In 1980, the capitalist class retook state power, but they were not content. Unlike the PMC, the capitalists understood that the capitalists and the PMC were enemies, and reading Machiavelli, they knew that one's enemies must be utterly destroyed. So the capitalists have continued to undermine the PMC; they will not stop until there is no such thing as a professional-managerial class as a class, only individual professionals and managers directly subordinate to individual capitalists and completely subservient to the capitalist class.

One of my main themes has been criticism of the Democratic party. I see the Democratic party not as the party of those who control information, but as the party that still tries to restore the PMC to state power. Or, more precisely, Democratic voters — aside from middle-class white women who (justly) want to preserve their access to legal abortion and minorities who (justly) fear that the Republican party will enslave or just murder them all — are those who want to return to the days when the PMC as a class held and exercised state power. I believe these voters are fundamentally mistaken. The PMC cannot regain state power; the best they can do is operate a fighting retreat, slowing the capitalists' destruction of society.

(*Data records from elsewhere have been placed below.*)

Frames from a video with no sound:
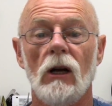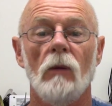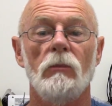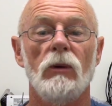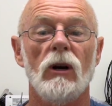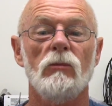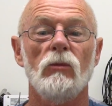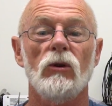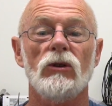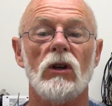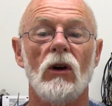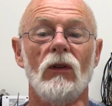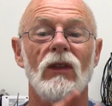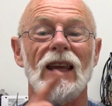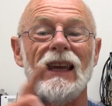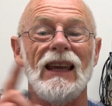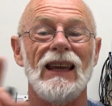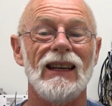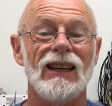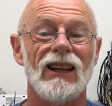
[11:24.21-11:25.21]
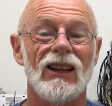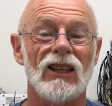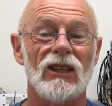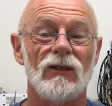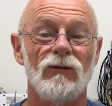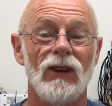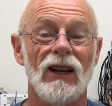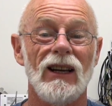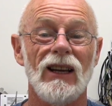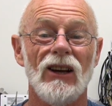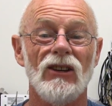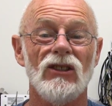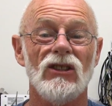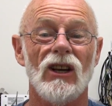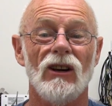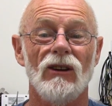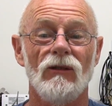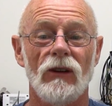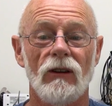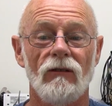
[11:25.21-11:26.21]
I'll put them also on the end of this video.
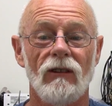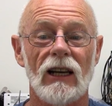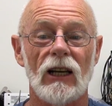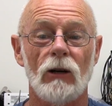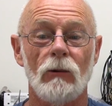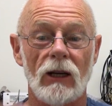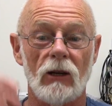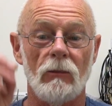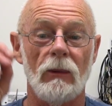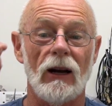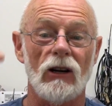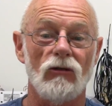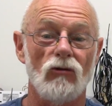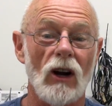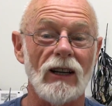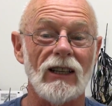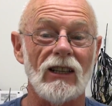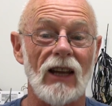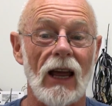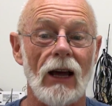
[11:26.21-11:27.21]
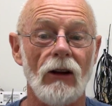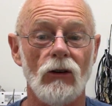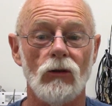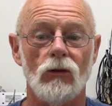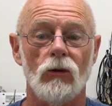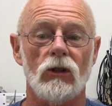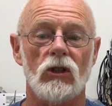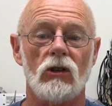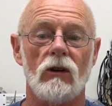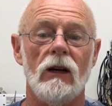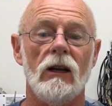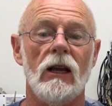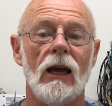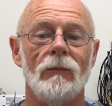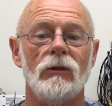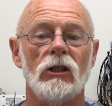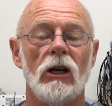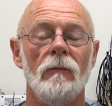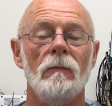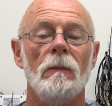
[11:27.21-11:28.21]
So if you're really quick, you'll be able to write it down or do a screen
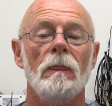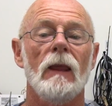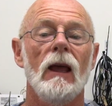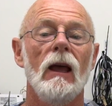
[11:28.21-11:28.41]
capture,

Dustin makes an important point in his comment:
My theory as a whole is that some time in the early 20th century, control over information and its dissemination actually "passed up" control over capital in being the determinant of who holds the power. Improvements in print press technology combined with the invention/improvements of radio and eventually even early forms of television in the late 1800s & early 1900s enabled for the first time in history the creation of a true mass-media and other organs of true mass-dissemination of information (and misinformation).

I think that this is what actually led to the PMC wresting of power from the capitalists in the early 20th century. The PMC were always the traditional "dealers" in media, journalism, etc., so the elite of the PMC were uniquely seated to benefit from this vast technological shift.

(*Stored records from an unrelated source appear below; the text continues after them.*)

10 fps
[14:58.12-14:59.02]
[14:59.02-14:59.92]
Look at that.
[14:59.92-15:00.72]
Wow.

I agree completely that information has become the critical basis of power. However, the way that those who control information have used it fundamentally shifted only in the early 21st century, decades after the capitalists regained state power. The key is to make all information Marxian commodities, and place all of information production under capitalist commodity relations (M-C-M*), with knowledge producers as workers, not a separate reproductive class.

I really want to stress that what capitalists own (factories, money and financial flows, information) is less important than how they own it, i.e. the social relations.